Whether an engine provides a customer experience on par with what shoppers have come to expect at larger and more established engines is but one question marketers should ask themselves when exploring niche engines, experts say.

Another question relates to the tradeoff of volume for qualified shoppers. That’s a key premise in the value proposition touted by vertical product search engines. But, strategically speaking, does shrinking the audience down to only the most qualified prospects offset the far larger number of potential customers to which a product is exposed on major general engines?

Nope, consultants say. “We use vertical search engines in the retail space as a component for incremental volume,” Greizter says. “The majority of our clients’ advertising budgets are still going toward the major search engines. But we are recommending, especially for clients in categories like retail where there is a developed set of vertical engines, that clients explore those as well.”

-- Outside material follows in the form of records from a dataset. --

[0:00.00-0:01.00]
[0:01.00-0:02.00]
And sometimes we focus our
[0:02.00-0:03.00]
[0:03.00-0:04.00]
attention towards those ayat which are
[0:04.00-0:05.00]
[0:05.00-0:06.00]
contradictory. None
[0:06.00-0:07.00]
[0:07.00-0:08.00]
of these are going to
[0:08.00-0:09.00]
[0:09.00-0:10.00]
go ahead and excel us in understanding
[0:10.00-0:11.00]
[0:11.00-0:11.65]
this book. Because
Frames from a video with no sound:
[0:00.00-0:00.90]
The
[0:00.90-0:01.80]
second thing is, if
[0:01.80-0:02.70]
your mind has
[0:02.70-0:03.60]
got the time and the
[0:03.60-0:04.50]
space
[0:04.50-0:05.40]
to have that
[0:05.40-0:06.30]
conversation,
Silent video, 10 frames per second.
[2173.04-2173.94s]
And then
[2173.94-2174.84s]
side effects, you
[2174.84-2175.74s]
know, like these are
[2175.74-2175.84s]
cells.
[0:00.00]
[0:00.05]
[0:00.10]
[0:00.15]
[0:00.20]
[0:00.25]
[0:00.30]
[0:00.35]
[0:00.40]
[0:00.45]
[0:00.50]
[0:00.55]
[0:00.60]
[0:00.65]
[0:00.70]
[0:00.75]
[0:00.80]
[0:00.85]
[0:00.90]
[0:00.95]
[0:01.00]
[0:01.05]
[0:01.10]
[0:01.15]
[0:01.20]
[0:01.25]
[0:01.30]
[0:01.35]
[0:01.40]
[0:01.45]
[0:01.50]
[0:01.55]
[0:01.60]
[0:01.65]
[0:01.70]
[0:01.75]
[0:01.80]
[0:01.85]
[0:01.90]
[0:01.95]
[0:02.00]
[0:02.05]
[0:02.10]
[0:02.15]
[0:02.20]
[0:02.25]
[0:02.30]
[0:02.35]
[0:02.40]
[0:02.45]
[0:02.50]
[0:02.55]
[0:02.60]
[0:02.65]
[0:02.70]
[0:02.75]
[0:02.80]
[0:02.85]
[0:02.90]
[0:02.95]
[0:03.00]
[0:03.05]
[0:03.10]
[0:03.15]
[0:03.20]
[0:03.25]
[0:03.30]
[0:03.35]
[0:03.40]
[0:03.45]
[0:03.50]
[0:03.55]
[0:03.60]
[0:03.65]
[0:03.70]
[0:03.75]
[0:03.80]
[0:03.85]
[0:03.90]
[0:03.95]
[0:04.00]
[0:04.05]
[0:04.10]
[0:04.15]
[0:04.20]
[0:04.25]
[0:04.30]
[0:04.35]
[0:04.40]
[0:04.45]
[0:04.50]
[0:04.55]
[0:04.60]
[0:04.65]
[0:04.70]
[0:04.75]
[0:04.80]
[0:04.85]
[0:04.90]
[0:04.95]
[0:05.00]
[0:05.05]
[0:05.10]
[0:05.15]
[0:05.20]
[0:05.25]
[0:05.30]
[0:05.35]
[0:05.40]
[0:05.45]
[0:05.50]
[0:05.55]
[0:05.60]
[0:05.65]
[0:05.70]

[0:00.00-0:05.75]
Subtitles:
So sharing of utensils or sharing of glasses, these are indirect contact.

Perhaps the best advice for retailers considering vertical search marketing is to revisit something they already know about when adding any new initiative: the importance of testing before jumping in, and being able to analyze test results. “Traffic isn’t really what is going to help marketers with their goals—they need to understand the revenue return they get based on what they spend,” McMahon says. “The smartest thing to do before anyone makes any buy is to have tracking and analytics in place to be able to evaluate return.”